** SUPPLIED RECORDS follows **
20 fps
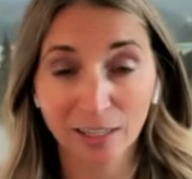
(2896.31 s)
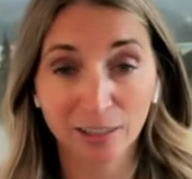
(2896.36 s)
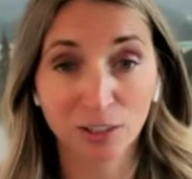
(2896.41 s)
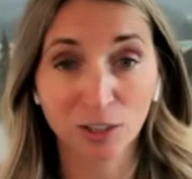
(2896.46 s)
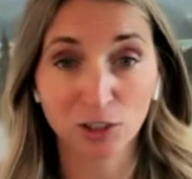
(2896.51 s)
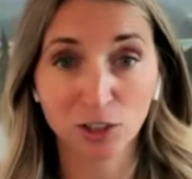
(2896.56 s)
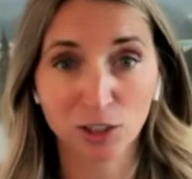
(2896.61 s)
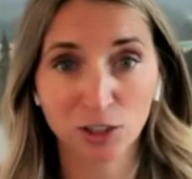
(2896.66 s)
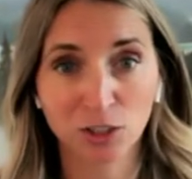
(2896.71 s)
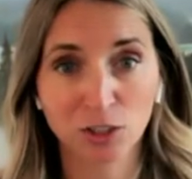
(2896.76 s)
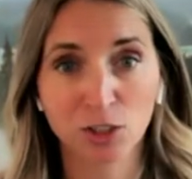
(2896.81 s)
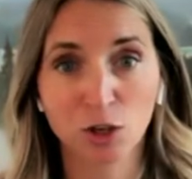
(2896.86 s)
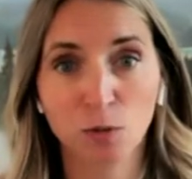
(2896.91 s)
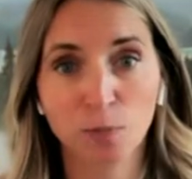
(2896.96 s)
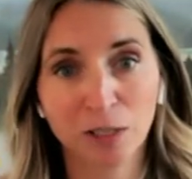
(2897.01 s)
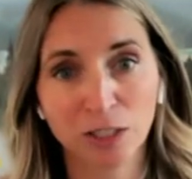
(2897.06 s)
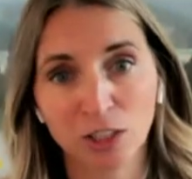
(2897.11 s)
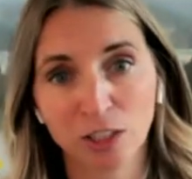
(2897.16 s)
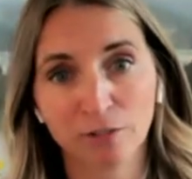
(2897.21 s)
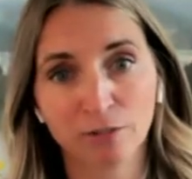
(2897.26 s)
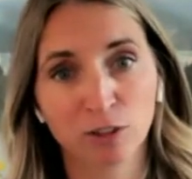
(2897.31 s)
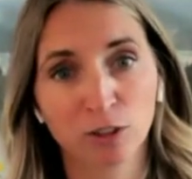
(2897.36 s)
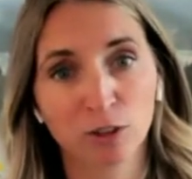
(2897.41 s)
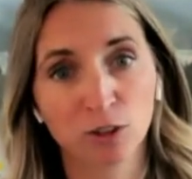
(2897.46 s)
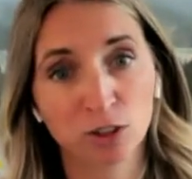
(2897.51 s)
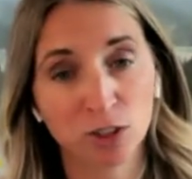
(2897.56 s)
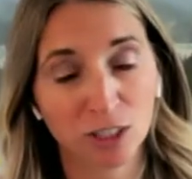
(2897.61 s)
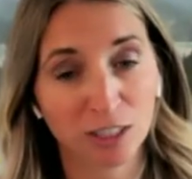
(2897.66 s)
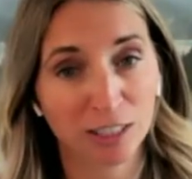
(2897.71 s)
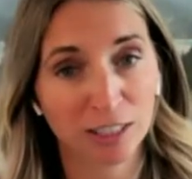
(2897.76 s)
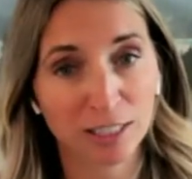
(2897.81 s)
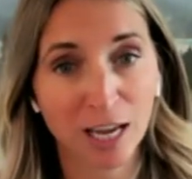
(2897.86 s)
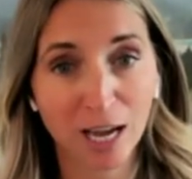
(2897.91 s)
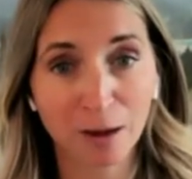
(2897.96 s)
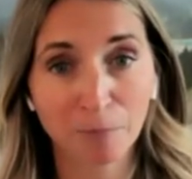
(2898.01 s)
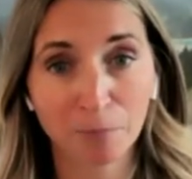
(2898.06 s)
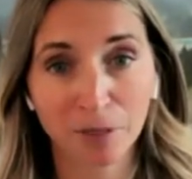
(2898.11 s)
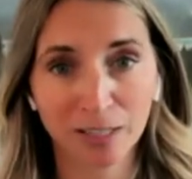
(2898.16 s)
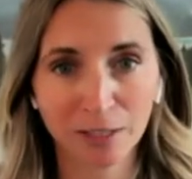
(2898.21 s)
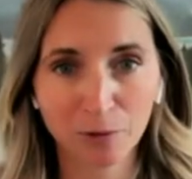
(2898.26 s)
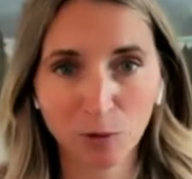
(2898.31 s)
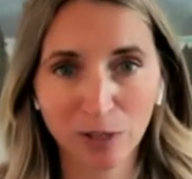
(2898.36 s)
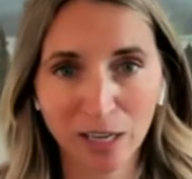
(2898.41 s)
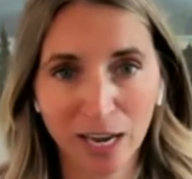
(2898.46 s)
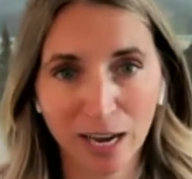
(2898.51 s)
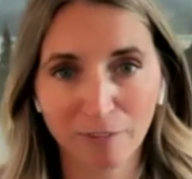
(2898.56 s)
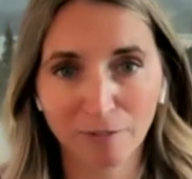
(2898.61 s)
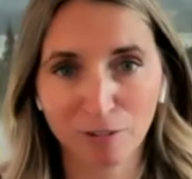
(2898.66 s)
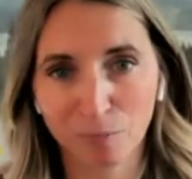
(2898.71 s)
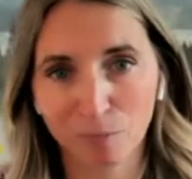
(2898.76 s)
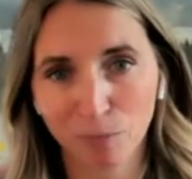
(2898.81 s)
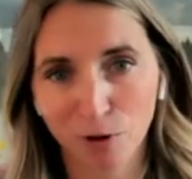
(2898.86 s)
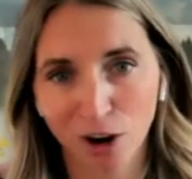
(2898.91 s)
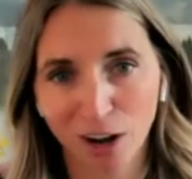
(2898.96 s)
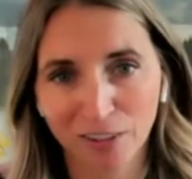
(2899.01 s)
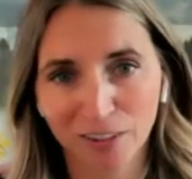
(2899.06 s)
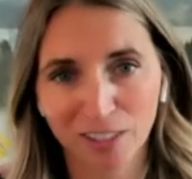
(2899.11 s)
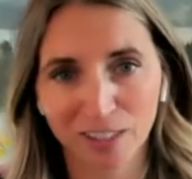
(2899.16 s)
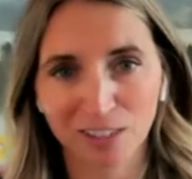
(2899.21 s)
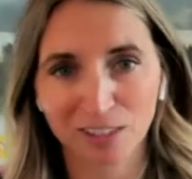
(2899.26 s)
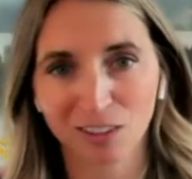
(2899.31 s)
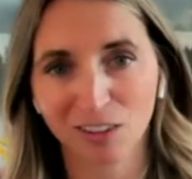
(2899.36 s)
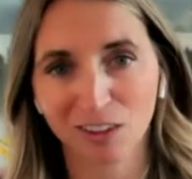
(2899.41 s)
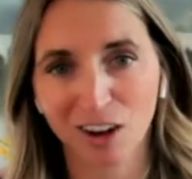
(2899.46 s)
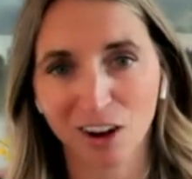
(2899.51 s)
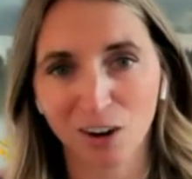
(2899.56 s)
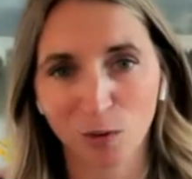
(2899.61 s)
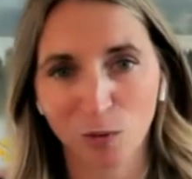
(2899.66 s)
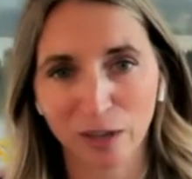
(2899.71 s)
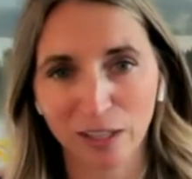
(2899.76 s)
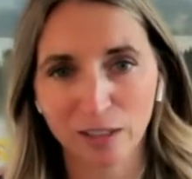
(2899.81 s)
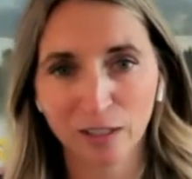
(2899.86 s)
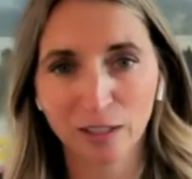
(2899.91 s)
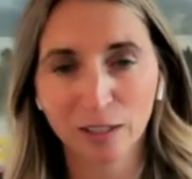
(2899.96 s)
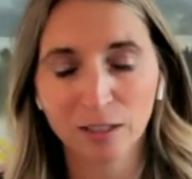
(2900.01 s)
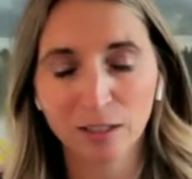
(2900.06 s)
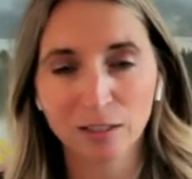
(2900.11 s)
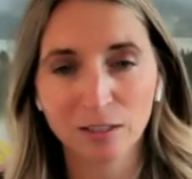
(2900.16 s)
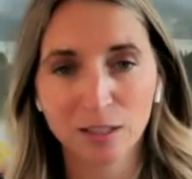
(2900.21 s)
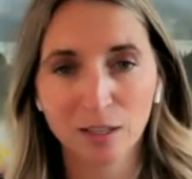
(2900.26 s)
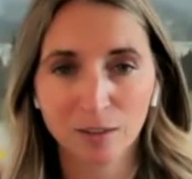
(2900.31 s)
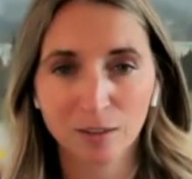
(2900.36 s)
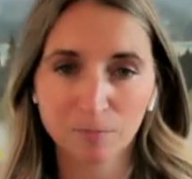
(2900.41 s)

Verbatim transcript: There's so much evolution that's happened that we haven't brought this along with it.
** End of SUPPLIED RECORDS **
» **WORK INSTRUCTIONS**
Pictures aside, print exactly the lines above starting with the one containing "(2897.86 s)" and going on through the one containing "(2899.51 s)".

» **OUTPUT BELOW**
(2897.86 s)
(2897.91 s)
(2897.96 s)
(2898.01 s)
(2898.06 s)
(2898.11 s)
(2898.16 s)
(2898.21 s)
(2898.26 s)
(2898.31 s)
(2898.36 s)
(2898.41 s)
(2898.46 s)
(2898.51 s)
(2898.56 s)
(2898.61 s)
(2898.66 s)
(2898.71 s)
(2898.76 s)
(2898.81 s)
(2898.86 s)
(2898.91 s)
(2898.96 s)
(2899.01 s)
(2899.06 s)
(2899.11 s)
(2899.16 s)
(2899.21 s)
(2899.26 s)
(2899.31 s)
(2899.36 s)
(2899.41 s)
(2899.46 s)
(2899.51 s)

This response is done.